Surprise Attack! Revolution carried through by small conscious minorities

Surprise Attack! Revolution carried through by small conscious minorities
Kabul in the Republican Revolution of 1973

Tuesday, August 6, 2002

Curiously, good sense prevails in smoking sneaker (Tony Norman column, Pittsburgh Post-Gazette)

Curiously, good sense prevails in smoking sneaker

Tuesday, August 06, 2002

If someone had told me just a few short weeks ago that a Canadian citizen of Iranian descent could take a flight to Pittsburgh, set fire to his sneakers as the plane taxied to the gate and walk away with only a $300 fine for his trouble, I would've assumed that somebody was smoking crack in Attorney General John Ashcroft's America.

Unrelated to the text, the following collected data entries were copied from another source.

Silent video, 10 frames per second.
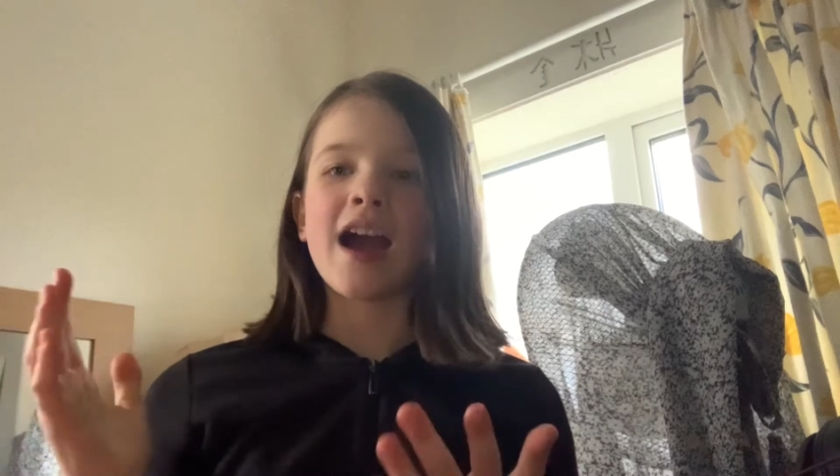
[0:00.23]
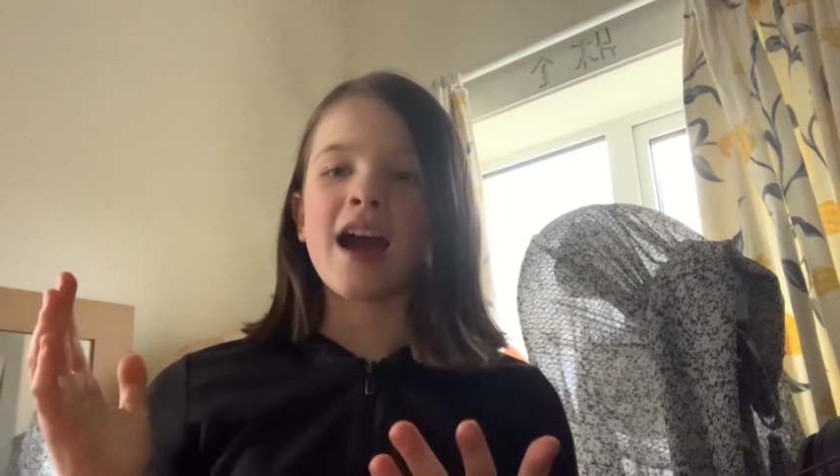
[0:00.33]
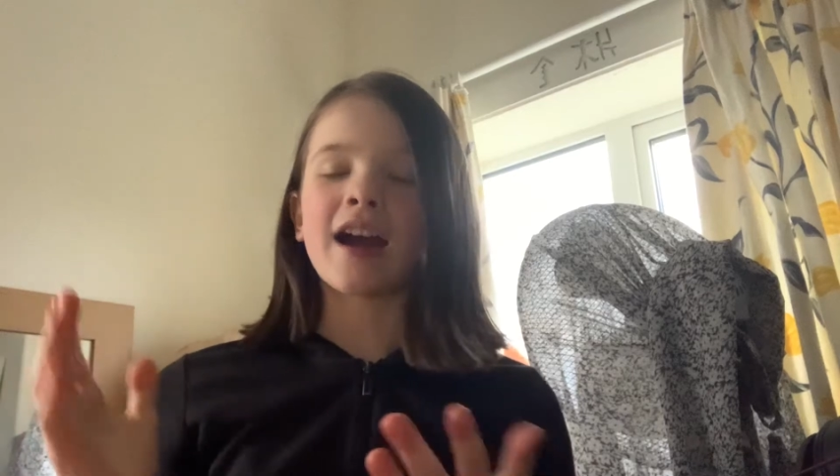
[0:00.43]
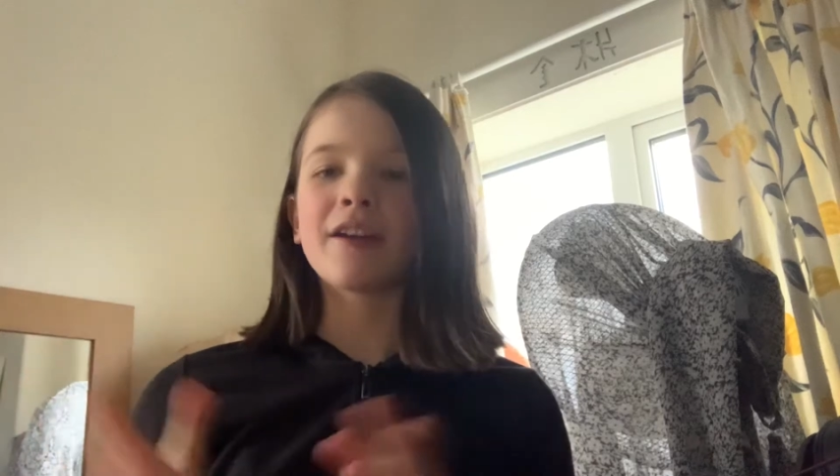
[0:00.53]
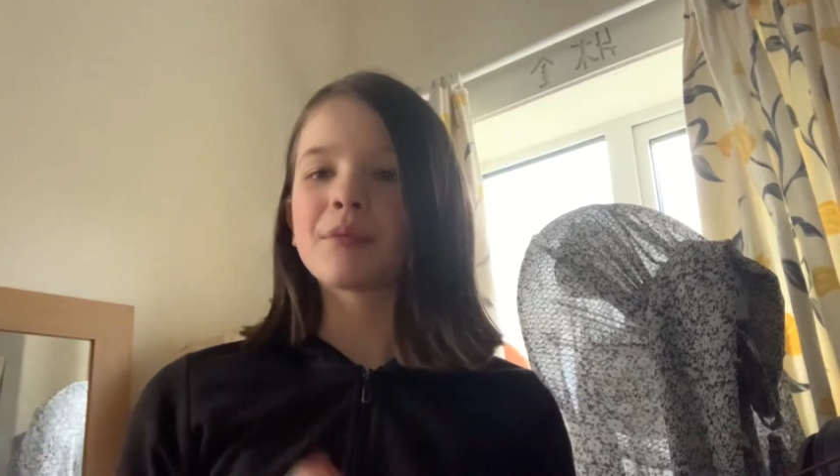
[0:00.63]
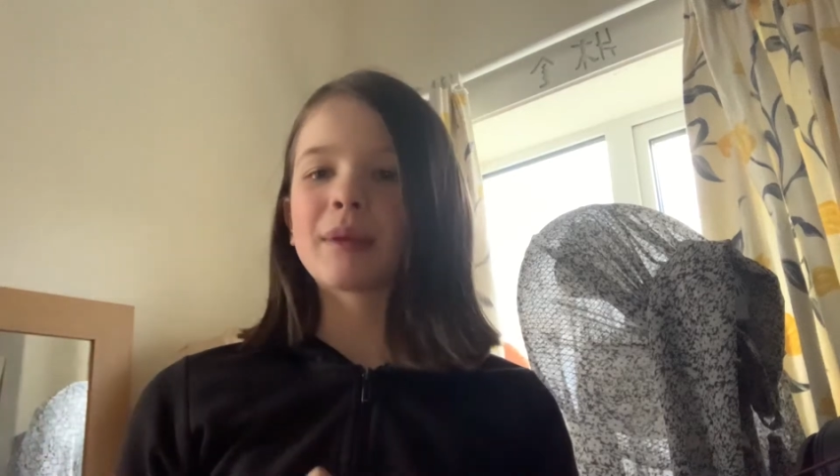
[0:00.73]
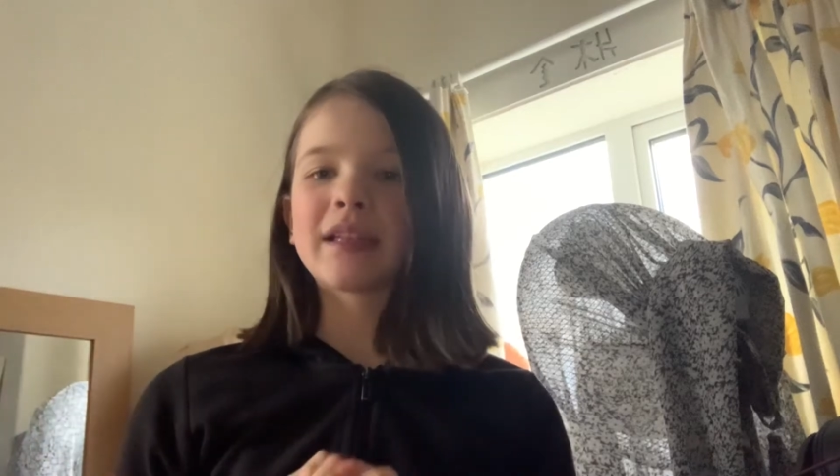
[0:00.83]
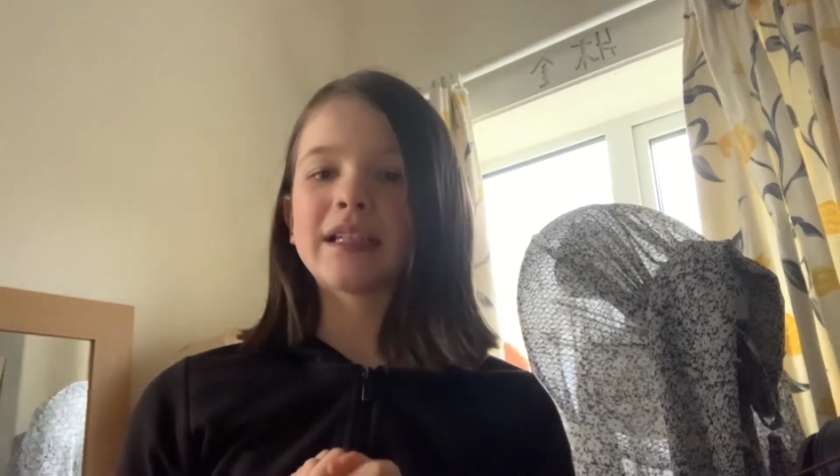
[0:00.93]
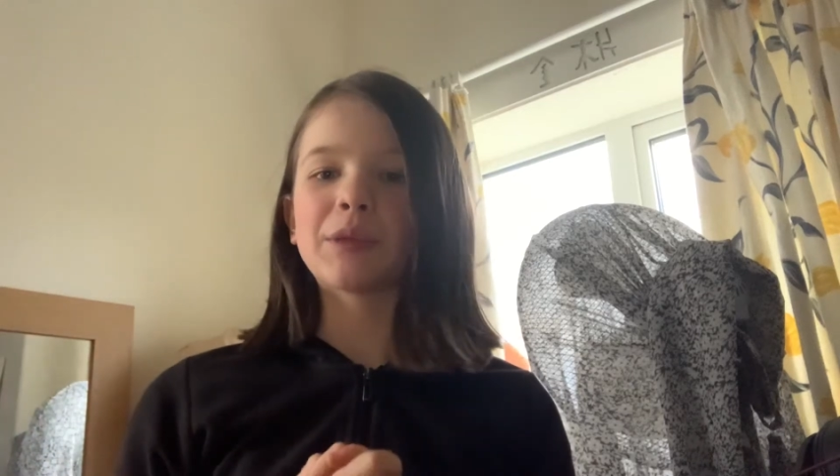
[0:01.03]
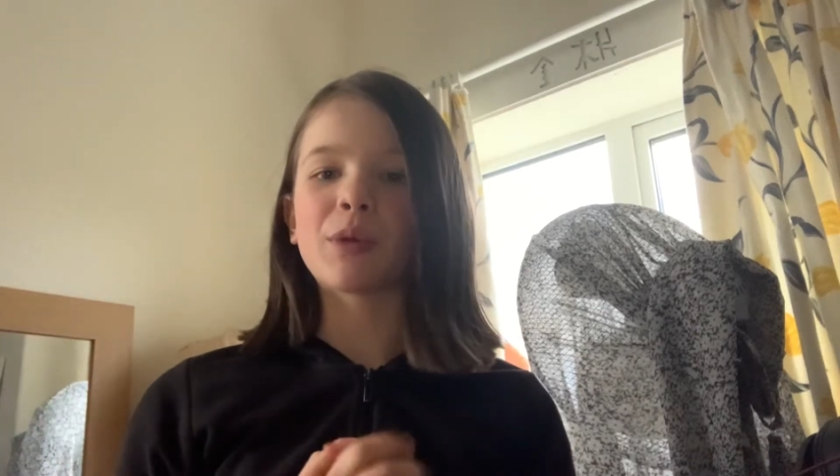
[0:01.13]
Hi
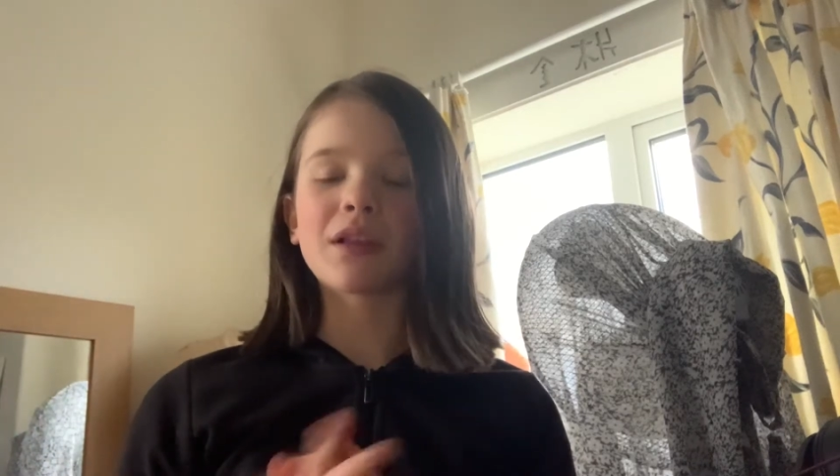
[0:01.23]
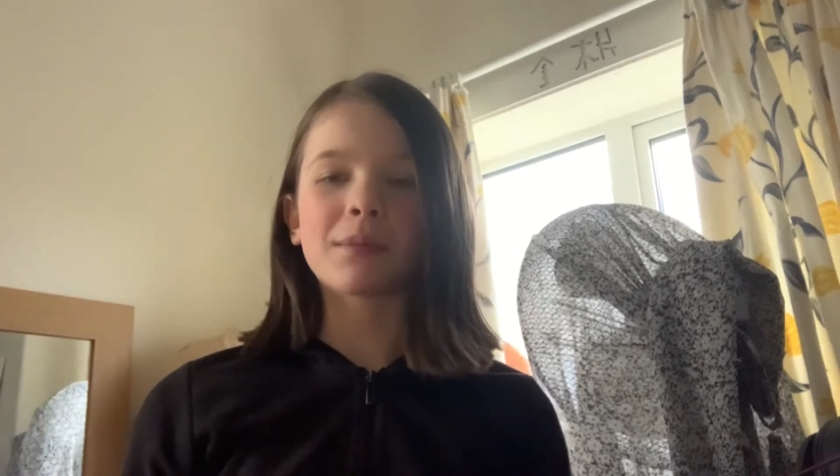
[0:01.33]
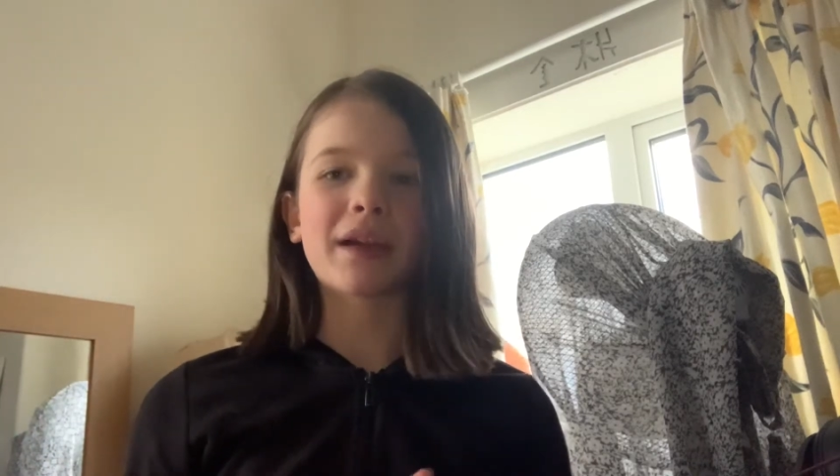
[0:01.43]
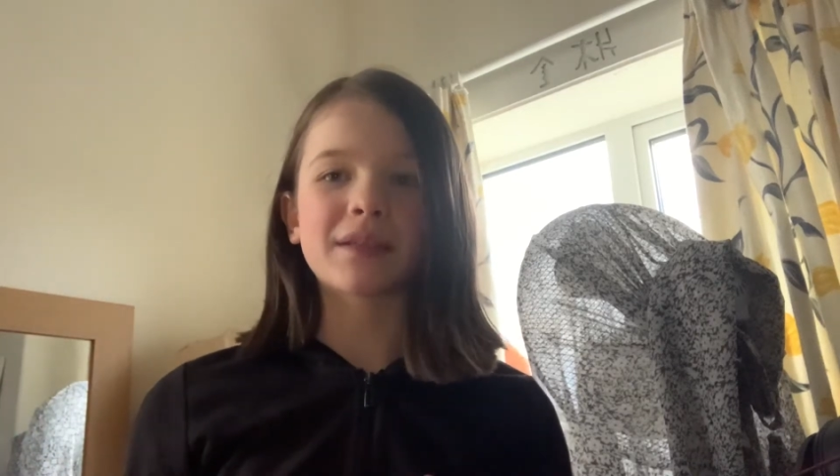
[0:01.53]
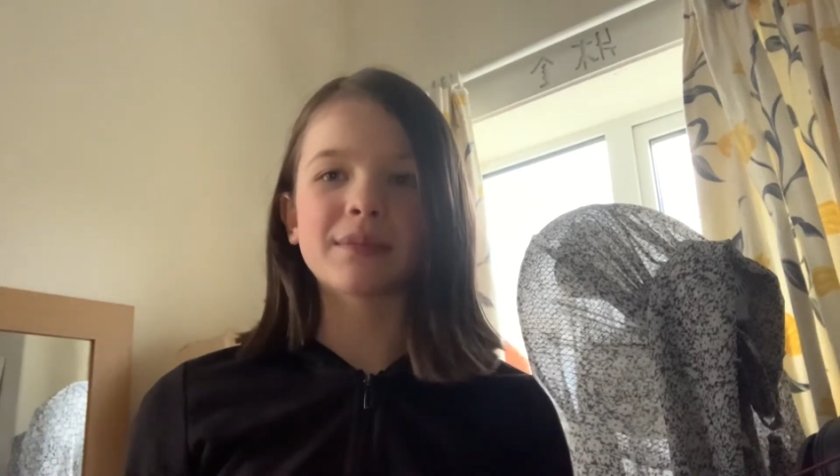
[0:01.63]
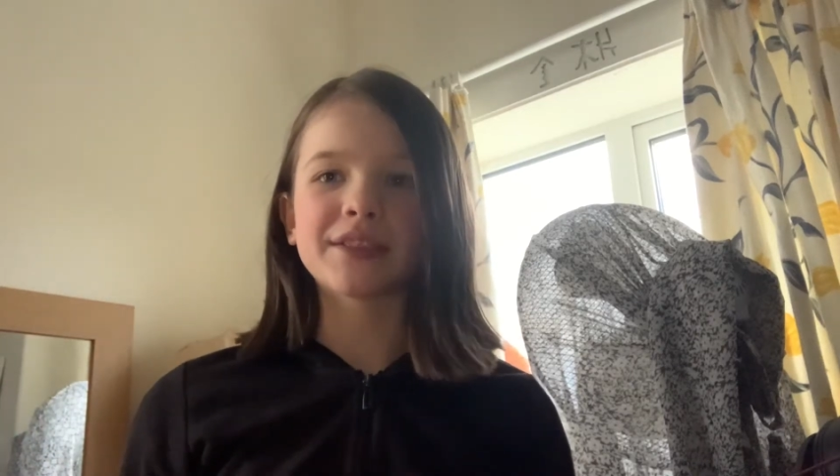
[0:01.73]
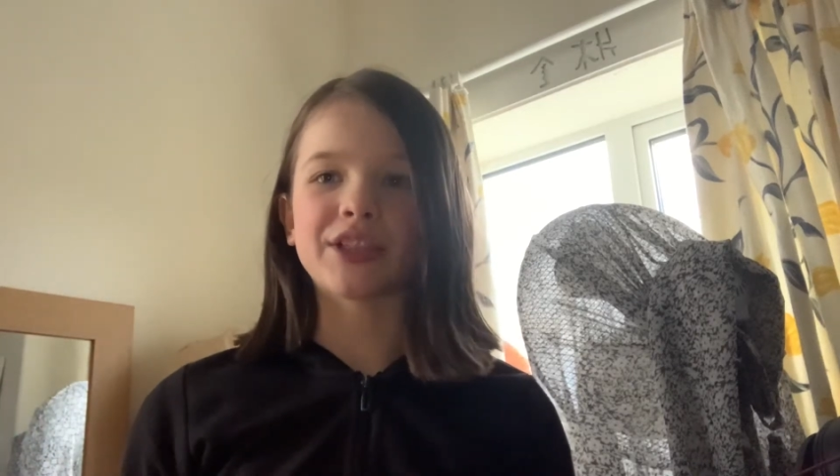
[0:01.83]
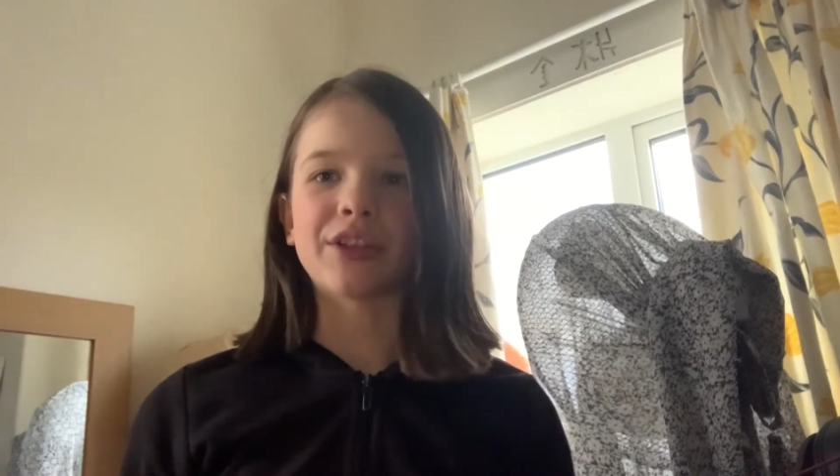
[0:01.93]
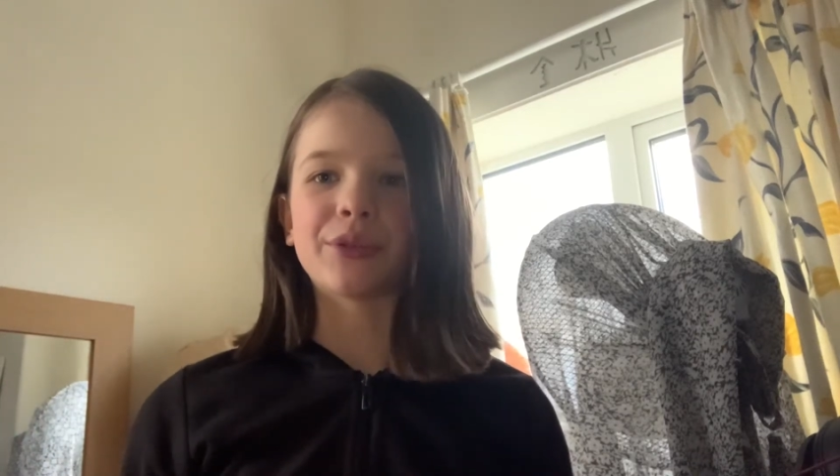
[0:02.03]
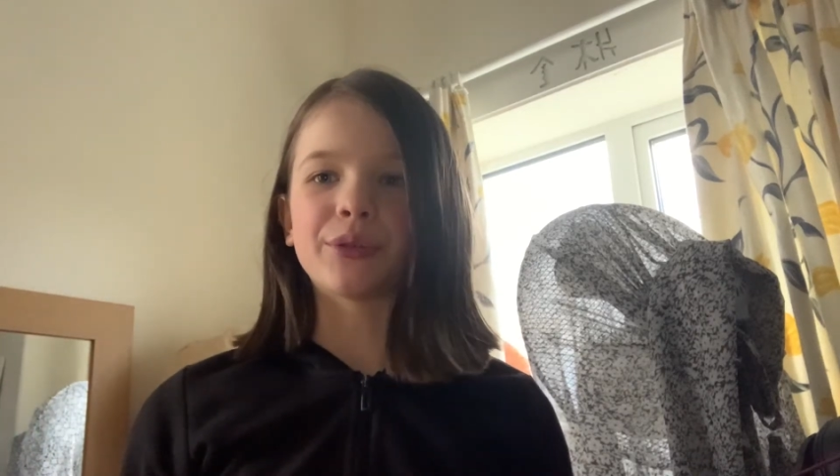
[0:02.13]
everybody, welcome back to my
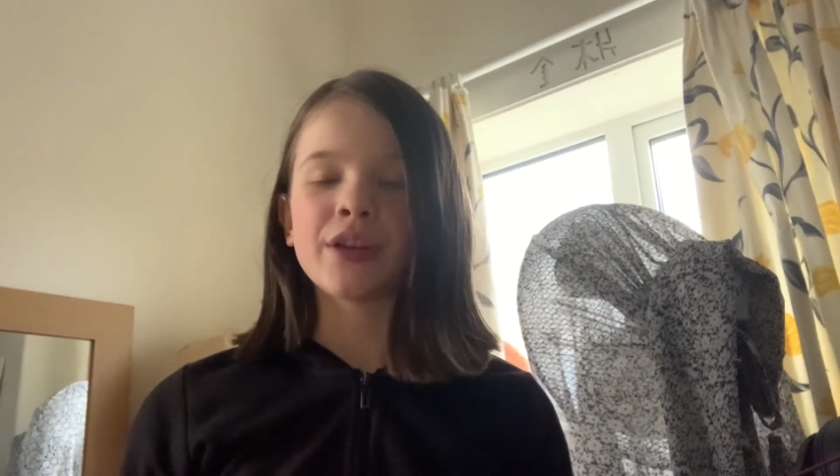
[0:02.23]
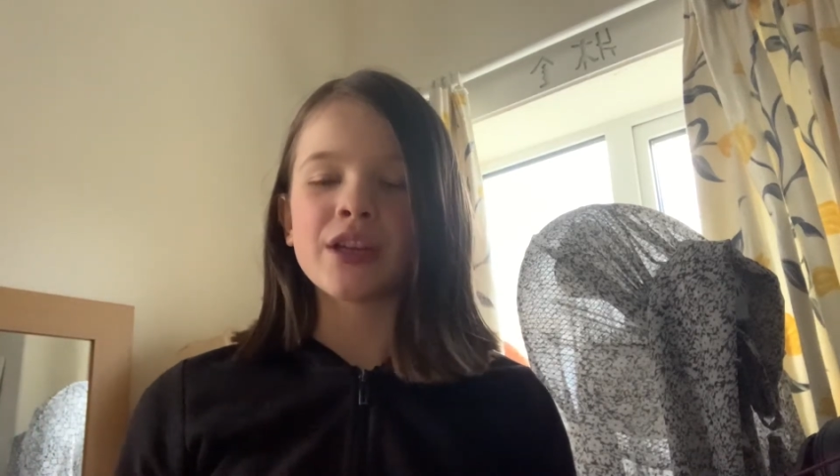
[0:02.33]
channel.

But that's exactly what happened at the tail end of a US Airways flight from Toronto on Saturday evening. A 17-year-old traveling with his father, but sitting apart from him, as teen-agers are wont to do during the awkward years, decided to burn the excess rubber from his sneakers with a lighter.

As we all know, burning dangling rubber particles from one's fresher-than-fresh Iversons ranks way up there with the elimination of acne as the main obsession of teen-age boys.

Recently, folks who fly for a living have been skittish about allowing burning shoe fetishes to take place, even in coach class. In December, Richard Reid, an exceptionally goofy British 28-year-old, gave the passengers and crew of a Paris-to-Miami flight quite a scare when he tried in vain to light a fuse leading to a bomb hidden in his sneakers.

Reid was overpowered on that American Airlines flight by folks who weren't in a mood to have Neil Young write dirges about them if they could help it. Fortunately, Reid's ineptitude as a terrorist undermined him as quickly as the bravery of the passengers. He surely would've had his name inscribed in the annals of "Stupid Criminals International" if investigators hadn't uncovered evidence of Reid's connection to al-Qaida operatives in Europe.

For once, even the textile industry protectionists among us are grateful that materials used in Third World sweatshops where most sneakers are stitched together are of such high quality. Can you imagine Uptowns, Royal Elastics or Wallabees bursting into flame like our old canvas PF Flyers? Certainly not! There's way too much street cred at stake for that to happen.

When an attendant on Saturday night's US Airways flight followed the stench of burning rubber to Row 18, where the 17-year-old sat flicking his lighter, she was determined not to stand for any of his teen-age surliness.

The passenger was obviously burning his shoes and immediately copped to it. As a colleague with a son the same age so memorably put it yesterday, he might as well have.

"There are only two things boys their age are interested in," she quipped, "sex and fire."

Still, it's a sign of "progress" in John Ashcroft's America -- not to mention Pittsburgh -- that a 17-year-old Canadian with an Iranian surname wasn't automatically given an orange jumpsuit, shackled like Hannibal Lecter and booked on a connecting flight to fashionable Camp X-ray at Guantanamo Bay.

The FBI, the Allegheny County police and the U.S. Transportation Security Administration quickly determined that the 17-year-old was more a threat to his family's dignity than to national security and released him to his father's custody.

It was a rare return to perspective and sanity in the wake of Sept. 11. Let's face it, federal and local overreaction to real and imagined threats have become entrenched thanks to the mullahs overseeing Homeland Security.

A junior pyromaniac may have dodged the bullet this time, but our civil liberties are still threatened as various bureaucracies struggle to differentiate terrorist threats from oddities in human behavior.

Recently, I wrote about the plight of Getu Berhanu Tewolde, an Ethiopian immigrant arrested at the Downtown Greyhound bus station for allegedly making "terroristic threats" during a bus layover. Getu was held in the Allegheny County Jail's mental ward for six weeks without benefit of legal counsel or a psychiatric evaluation. He'll go on trial in the fall.

Former Art Institute of Pittsburgh student Salam El Zaatari was indicted by the government after carrying an X-Acto knife through airport security. He spent two months in solitary confinement at the Allegheny County Jail, which might as well erect a sign above its door that reads: "Abandon Hope All Ye Foreigners Who Enter Here."

Perhaps times are finally changing for awkward young men who don't conform to our bland preconceptions. Really, we don't have to release John Walker Lindh to his father's custody to be fair to everyone in John Ashcroft's America.